Dos 16 bit is much more challenging than being spoiled by 3+ghz 64bit cpu,64GB memory, fast gpu
So mother of inventions when you dont have things is no more,but MHz cpu without SIMD opcodes ,MB memory and no gpu, so it motivate do my best to run program faster

my none asm creations
https://masm32.com/board/index.php?topic=6937.msg74303#msg74303
I am an Invoker
"An Invoker is a mage who specializes in the manipulation of raw and elemental energies."
Like SIMD coding

jack

Quote from: NoCforMe on August 22, 2023, 08:02:41 AMOK, here's yet another implementation of a 64-by-64-bit division routine for 32-bit (x86) code. Tested, works. I got this from, of all places, a Wikipedia article on division methods. I really hate Wikipedia, for many reasons, and usually try to avoid it if at all possible. But for technical stuff they're sometimes not bad.

Anyhow, the article included the following method () in pseudocode:

Q := 0                  -- Initialize quotient and remainder to zero
R := 0                     
for i := n − 1 .. 0 do  -- Where n is number of bits in N
  R := R << 1           -- Left-shift R by 1 bit
  R(0) := N(i)          -- Set the least-significant bit of R equal to bit i of the numerator
  if R ≥ D then
    R := R − D
    Q(i) := 1
  end
end

where N is the dividend, D is the divisor and R is the remainder.
R := R << 1 that algorithm is just a shift and subtract method, right?
what's different from your previous attempt was a successive-subtraction divider

jack

I think that it should be possible to implement a shift and subtract division by shifting 4 bits at a time
here's some public domain C code that might be of interest https://github.com/glitchub/arith64/tree/master

NoCforMe

Quote from: jack on August 25, 2023, 08:57:33 PMwhat's different from your previous attempt was a successive-subtraction divider

Oh, that one was a really dumbass routine that simply subtracted the divisor from the dividend repeatedly until it went too far, yielding the quotient (and remainder). It works, but gawd is it slow! This one's much faster. I actually implemented a division routine that way for a microprocessor (SX-28) that had no multiply or divide instructions, which was acceptable in that application.
Assembly language programming should be fun. That's why I do it.

stoo23

#13
:smiley:
QuoteOh, I know. This is part of my hobby, reinventing wheels that were invented decades ago. I'd actually like to do some Z80 programming someday; something about that incredibly underutilized machine just seems so attractive.

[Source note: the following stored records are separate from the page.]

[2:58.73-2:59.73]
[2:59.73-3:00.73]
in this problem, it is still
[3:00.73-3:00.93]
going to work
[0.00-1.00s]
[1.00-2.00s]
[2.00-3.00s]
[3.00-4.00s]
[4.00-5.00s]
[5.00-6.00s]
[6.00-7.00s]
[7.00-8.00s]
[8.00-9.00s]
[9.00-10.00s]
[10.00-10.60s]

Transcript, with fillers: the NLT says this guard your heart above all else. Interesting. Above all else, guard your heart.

you should see if you can find an old SORD M68K  :smiley:
https://www.sord.co.nz/sord-history.html
https://www.sord.co.nz/collection-sord-m68.html

We acquired one for some engineering development work we were doing waaay back, around the time IBM released it's First 'PC' !!

The SORD, had Both a Z80 A AND a Motorola 68000 on board. When using the 68000, the Z80, handled all the I/O functions.
It came with it's own Colour Graphics Programming language and ran an Excellent Compilable BASIC for the Z80.

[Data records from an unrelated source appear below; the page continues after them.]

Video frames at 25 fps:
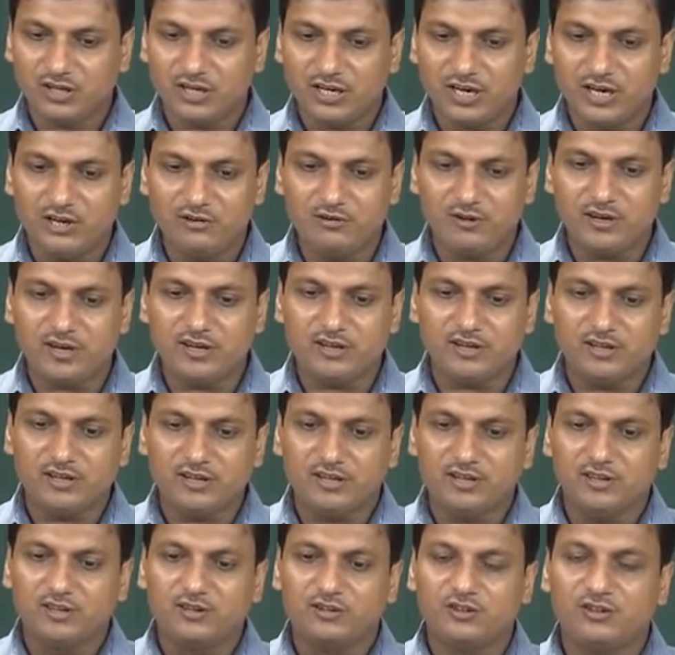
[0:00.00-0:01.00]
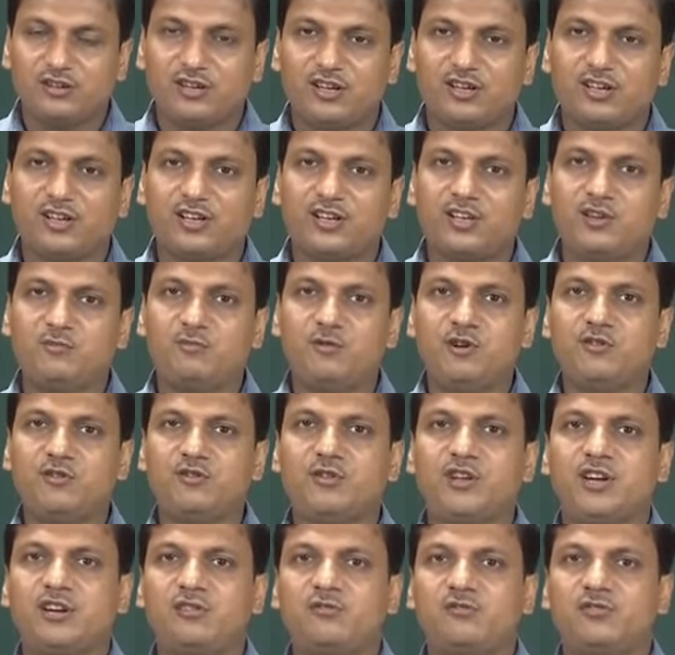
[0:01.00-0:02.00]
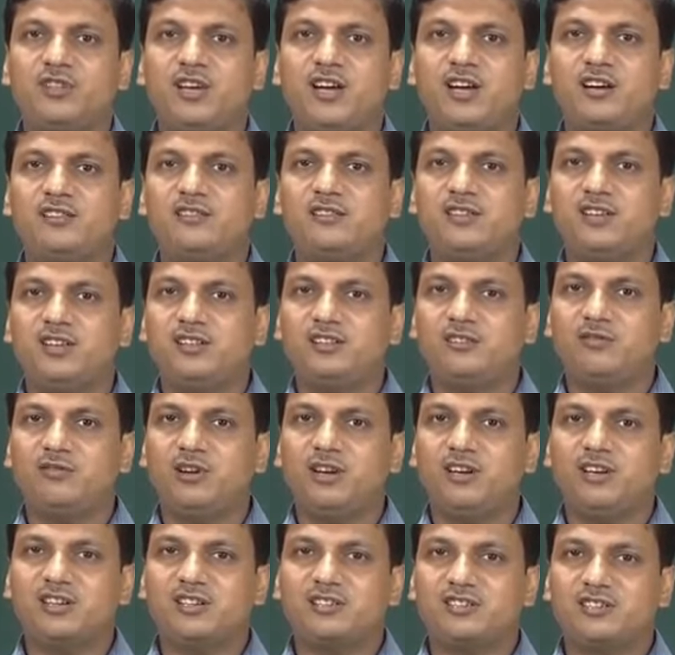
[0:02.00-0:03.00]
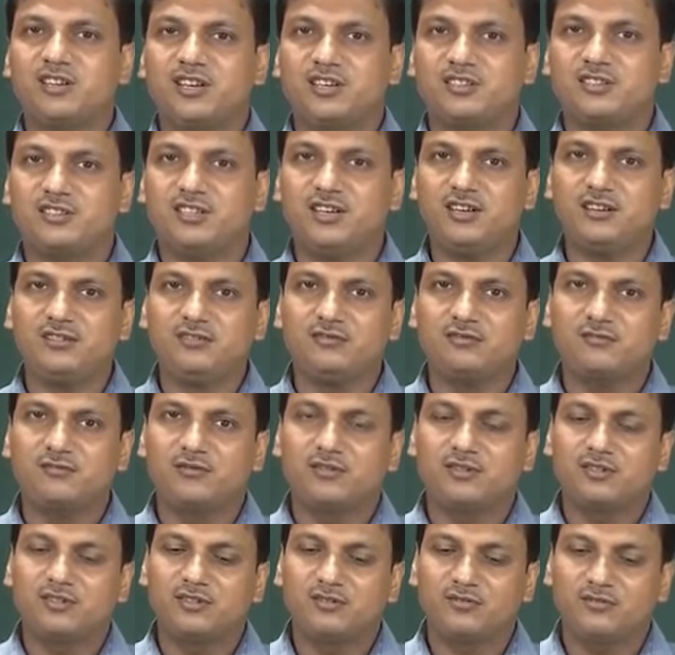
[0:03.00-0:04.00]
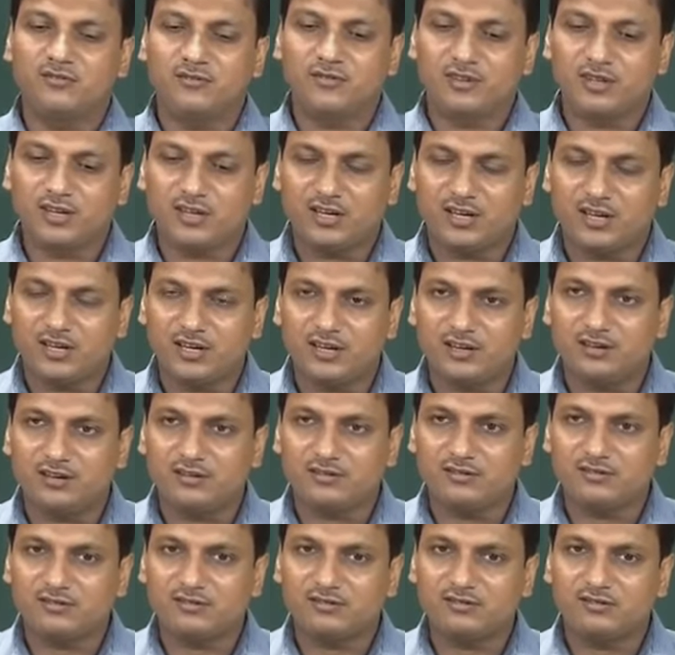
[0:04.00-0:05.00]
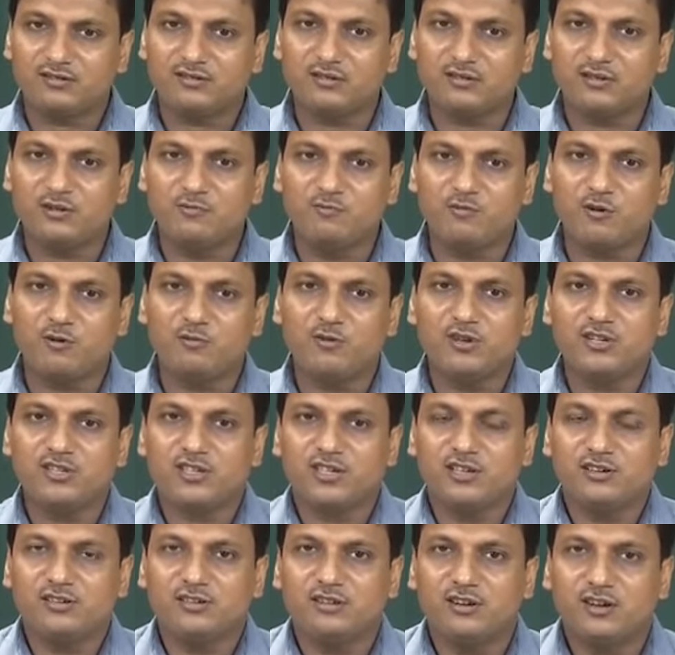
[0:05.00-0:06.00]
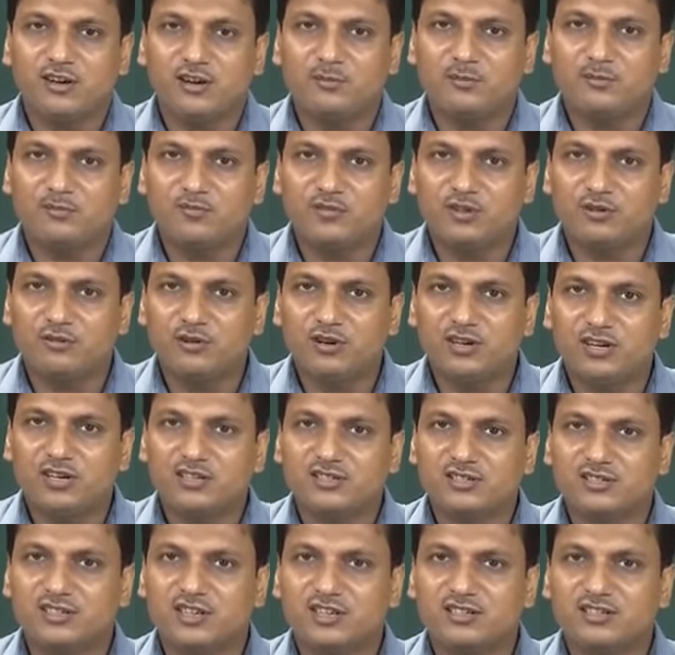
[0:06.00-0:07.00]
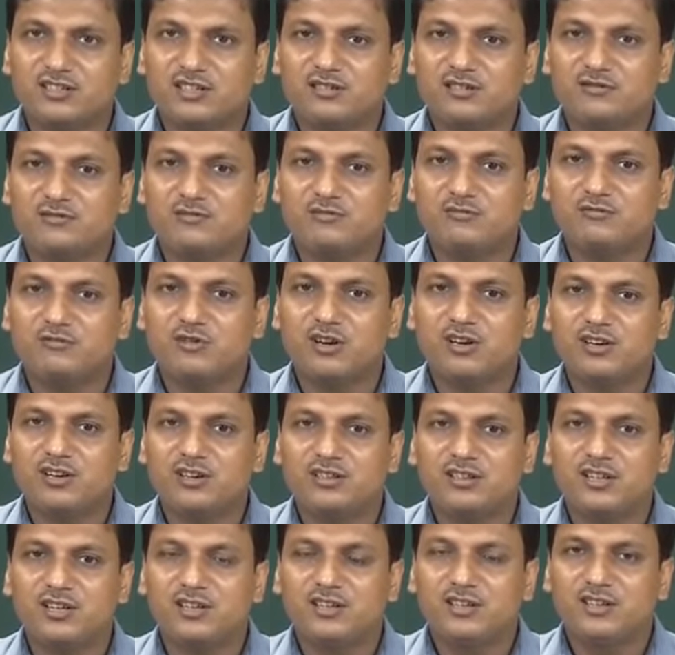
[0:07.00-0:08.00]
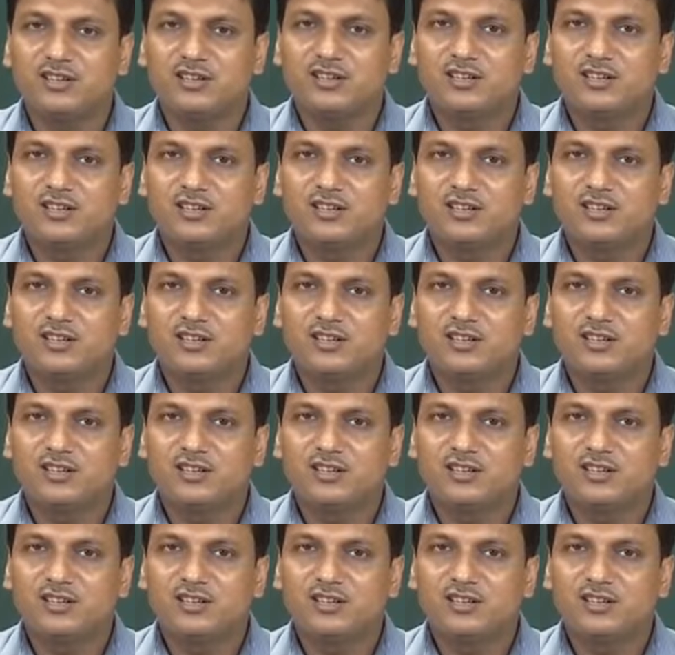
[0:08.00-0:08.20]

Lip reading: Anyway, if we look into that in the welded structure, so information of the welded structure, what are the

It was an Excellent machine and realistically far more advanced than Any of the Early PC's

In an Era when people were always suggesting the Japanese made great hardware but Not software, the SORD BASIC and a SORD Database/Spreadsheet application called PIPS and the SORD Word Processor, were 3 very good examples that disproved that theory  :smiley:

NoCforMe

Interesting; I had no idea such a system existed. Was this mainly a NZ/Aus. thing? I don't think this was ever sold widely in the US.
Assembly language programming should be fun. That's why I do it.